◆ **Work to be completed**
Write out exactly the lines below that run from the one containing "Video frames at 10" through the one containing "Transcript: because he", both included, with no other lines.

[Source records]
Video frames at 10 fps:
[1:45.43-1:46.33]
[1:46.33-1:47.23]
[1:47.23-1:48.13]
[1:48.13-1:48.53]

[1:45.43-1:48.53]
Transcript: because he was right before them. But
==
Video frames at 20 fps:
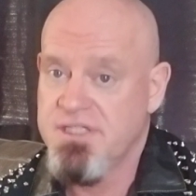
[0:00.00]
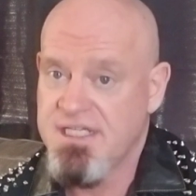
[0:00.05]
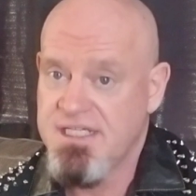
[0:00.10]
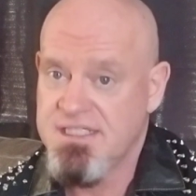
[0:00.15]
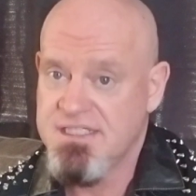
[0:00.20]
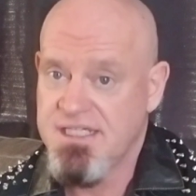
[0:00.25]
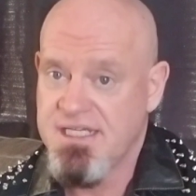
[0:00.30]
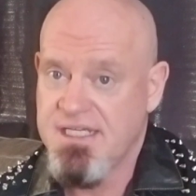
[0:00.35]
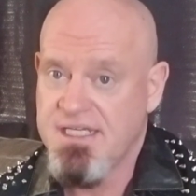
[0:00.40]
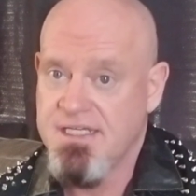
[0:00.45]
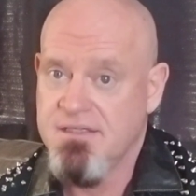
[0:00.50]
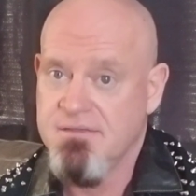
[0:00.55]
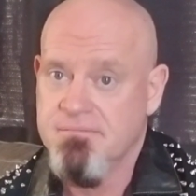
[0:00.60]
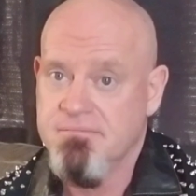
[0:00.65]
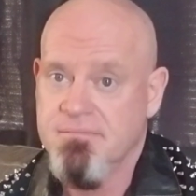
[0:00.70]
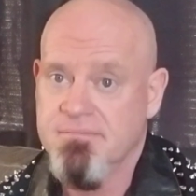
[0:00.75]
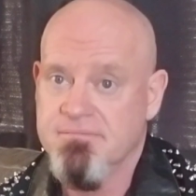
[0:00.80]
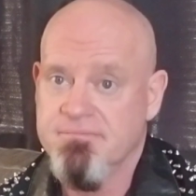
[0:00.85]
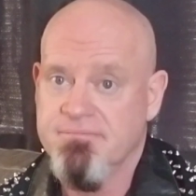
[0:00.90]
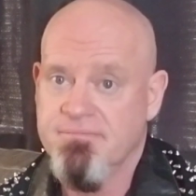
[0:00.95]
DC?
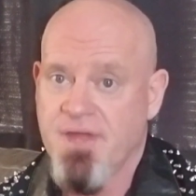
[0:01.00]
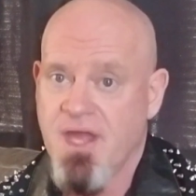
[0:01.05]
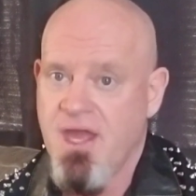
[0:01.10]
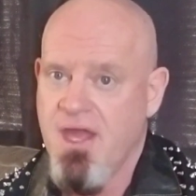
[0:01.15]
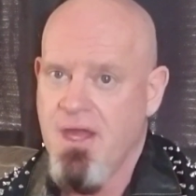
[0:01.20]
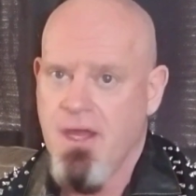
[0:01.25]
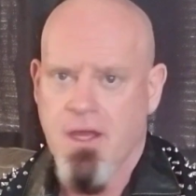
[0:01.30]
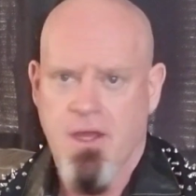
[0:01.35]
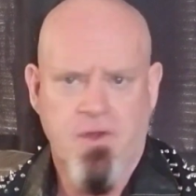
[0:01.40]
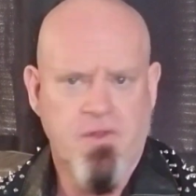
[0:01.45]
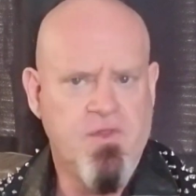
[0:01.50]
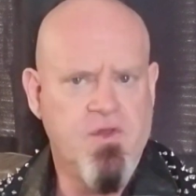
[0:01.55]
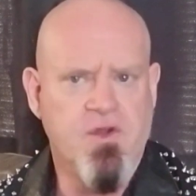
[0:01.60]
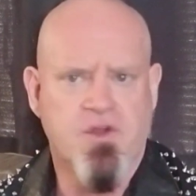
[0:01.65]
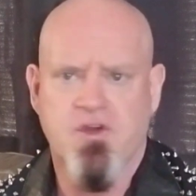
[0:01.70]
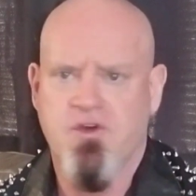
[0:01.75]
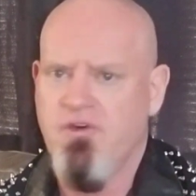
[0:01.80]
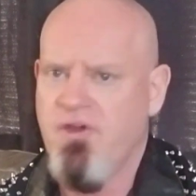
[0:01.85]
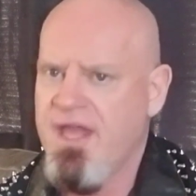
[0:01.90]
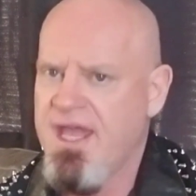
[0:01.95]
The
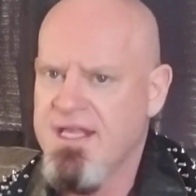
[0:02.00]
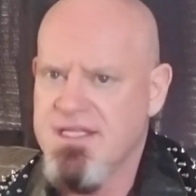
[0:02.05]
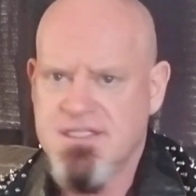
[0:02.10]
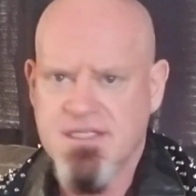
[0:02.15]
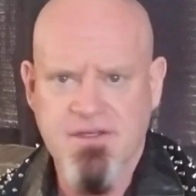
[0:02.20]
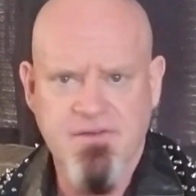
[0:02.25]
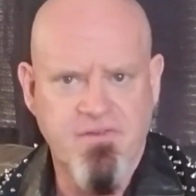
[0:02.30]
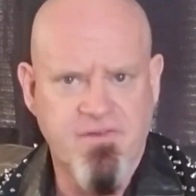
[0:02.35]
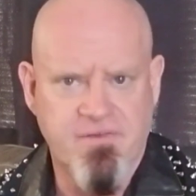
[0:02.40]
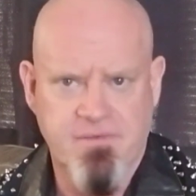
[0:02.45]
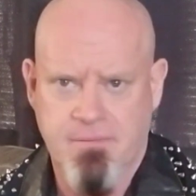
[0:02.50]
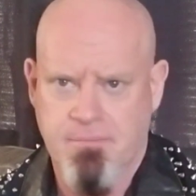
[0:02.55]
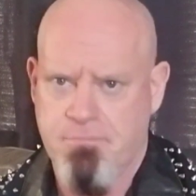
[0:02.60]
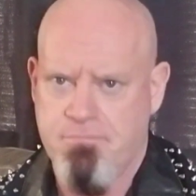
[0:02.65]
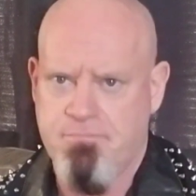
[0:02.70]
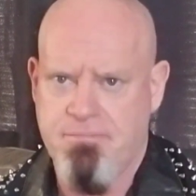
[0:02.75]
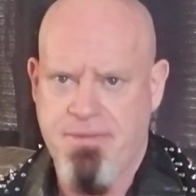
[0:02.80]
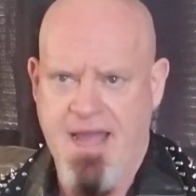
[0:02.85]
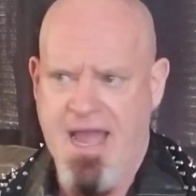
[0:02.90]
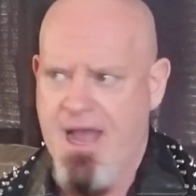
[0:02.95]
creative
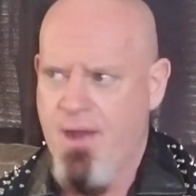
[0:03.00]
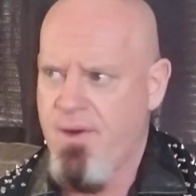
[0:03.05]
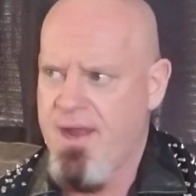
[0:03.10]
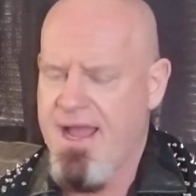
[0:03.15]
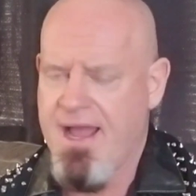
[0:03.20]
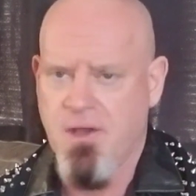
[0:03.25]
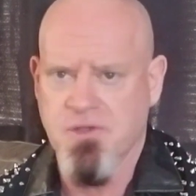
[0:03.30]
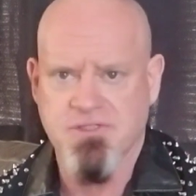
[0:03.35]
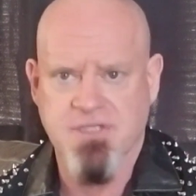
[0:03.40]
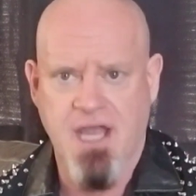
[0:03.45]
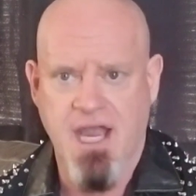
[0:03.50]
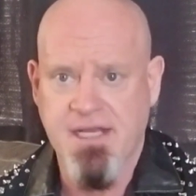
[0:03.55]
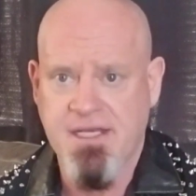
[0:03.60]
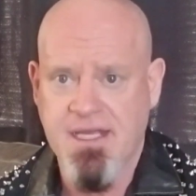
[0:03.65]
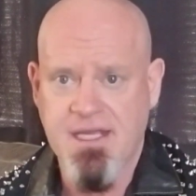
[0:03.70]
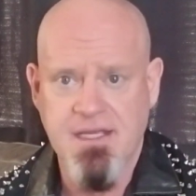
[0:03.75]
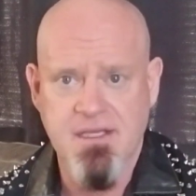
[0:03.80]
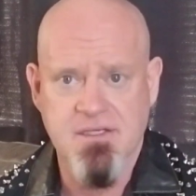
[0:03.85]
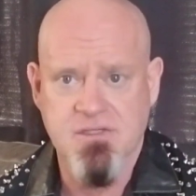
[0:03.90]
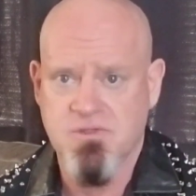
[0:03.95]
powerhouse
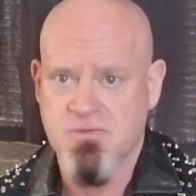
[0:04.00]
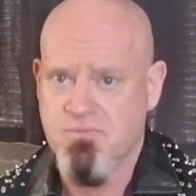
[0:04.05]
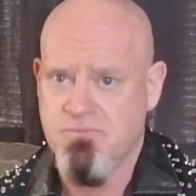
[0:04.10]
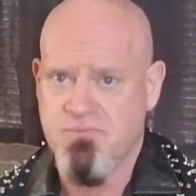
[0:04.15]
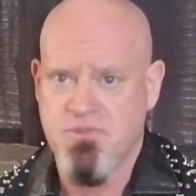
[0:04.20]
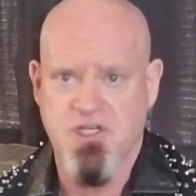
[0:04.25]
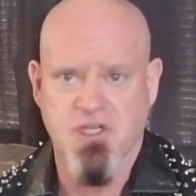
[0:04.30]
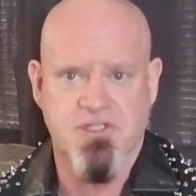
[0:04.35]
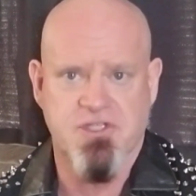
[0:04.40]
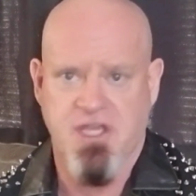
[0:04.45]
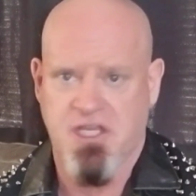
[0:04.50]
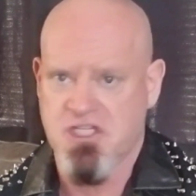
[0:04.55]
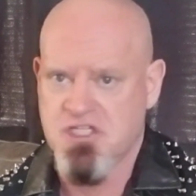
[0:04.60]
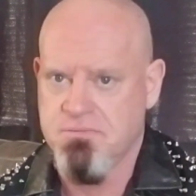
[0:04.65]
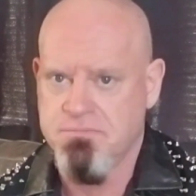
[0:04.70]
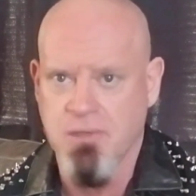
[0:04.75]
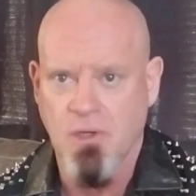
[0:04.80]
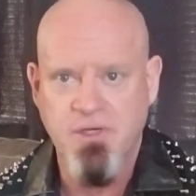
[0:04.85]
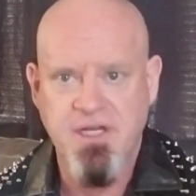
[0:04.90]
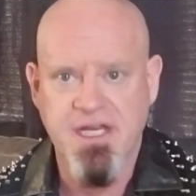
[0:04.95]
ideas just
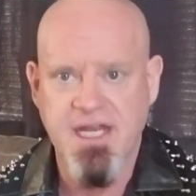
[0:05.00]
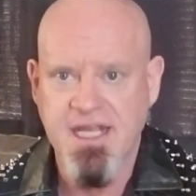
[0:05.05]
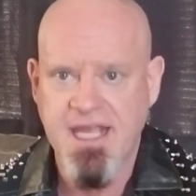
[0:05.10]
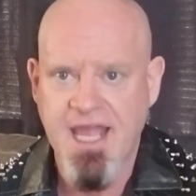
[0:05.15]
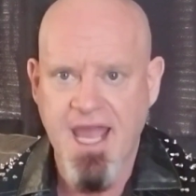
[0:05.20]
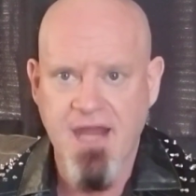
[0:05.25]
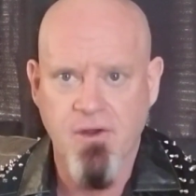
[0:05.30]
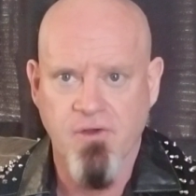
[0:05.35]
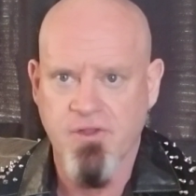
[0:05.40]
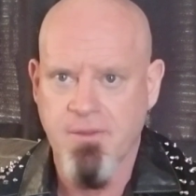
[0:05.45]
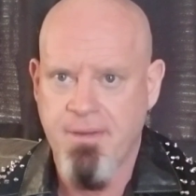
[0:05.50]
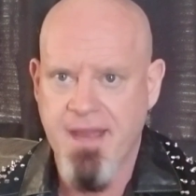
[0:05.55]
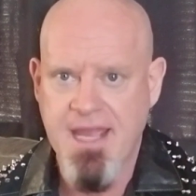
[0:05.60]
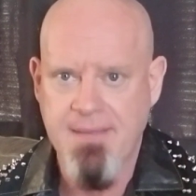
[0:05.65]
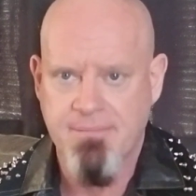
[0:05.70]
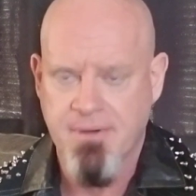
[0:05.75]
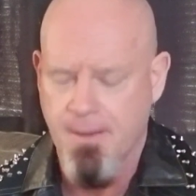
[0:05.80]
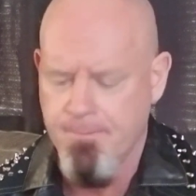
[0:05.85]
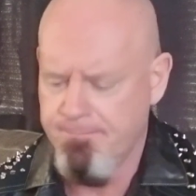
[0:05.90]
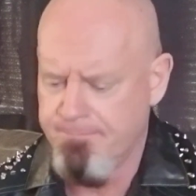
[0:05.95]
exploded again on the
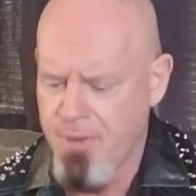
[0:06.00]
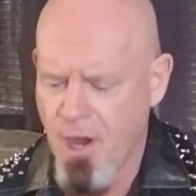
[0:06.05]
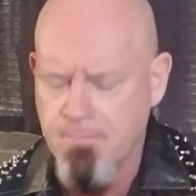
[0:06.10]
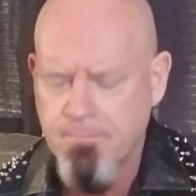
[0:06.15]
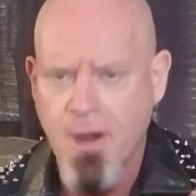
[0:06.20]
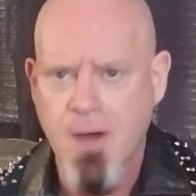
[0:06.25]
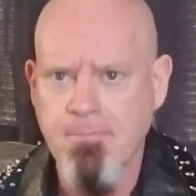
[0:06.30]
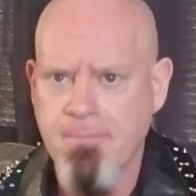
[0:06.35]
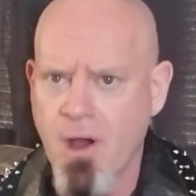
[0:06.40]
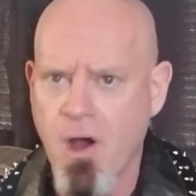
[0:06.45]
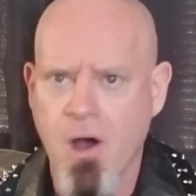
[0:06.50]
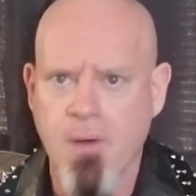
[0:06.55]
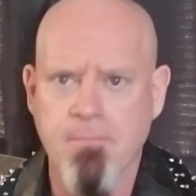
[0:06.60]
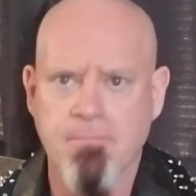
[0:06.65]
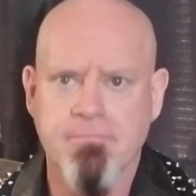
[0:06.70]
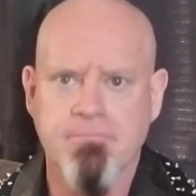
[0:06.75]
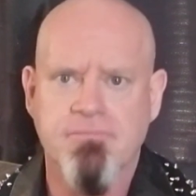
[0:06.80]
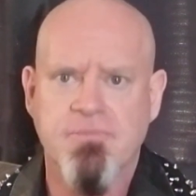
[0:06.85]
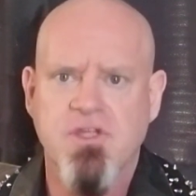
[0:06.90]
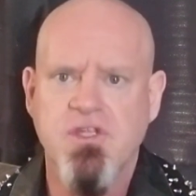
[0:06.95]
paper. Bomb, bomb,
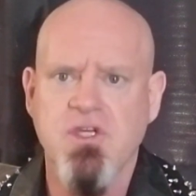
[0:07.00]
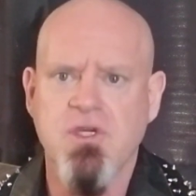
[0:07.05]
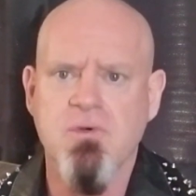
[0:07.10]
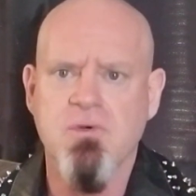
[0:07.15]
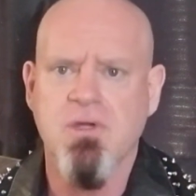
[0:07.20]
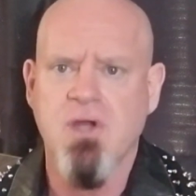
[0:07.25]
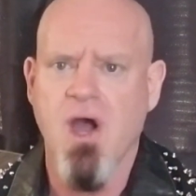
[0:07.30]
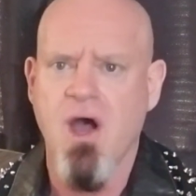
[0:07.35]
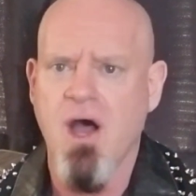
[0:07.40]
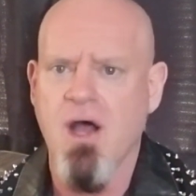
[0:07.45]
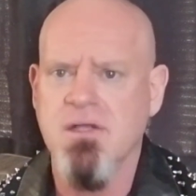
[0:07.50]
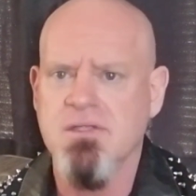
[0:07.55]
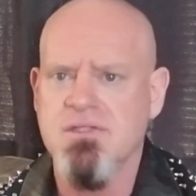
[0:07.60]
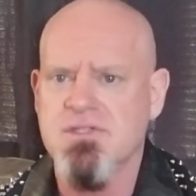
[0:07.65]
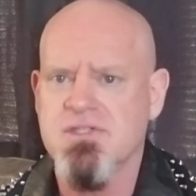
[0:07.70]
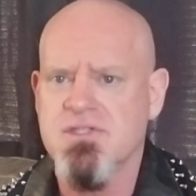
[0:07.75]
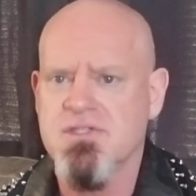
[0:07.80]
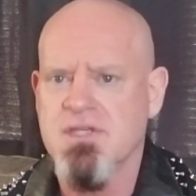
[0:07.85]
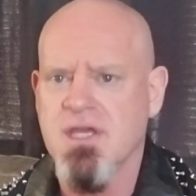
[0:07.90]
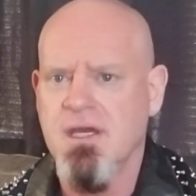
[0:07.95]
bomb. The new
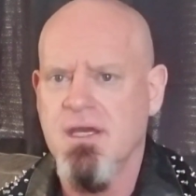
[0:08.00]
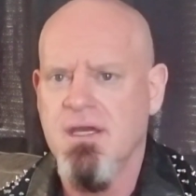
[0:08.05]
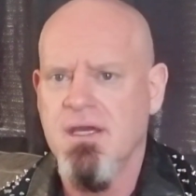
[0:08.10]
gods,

◆ **Task result**
Video frames at 10 fps:
[1:45.43-1:46.33]
[1:46.33-1:47.23]
[1:47.23-1:48.13]
[1:48.13-1:48.53]

[1:45.43-1:48.53]
Transcript: because he was right before them. But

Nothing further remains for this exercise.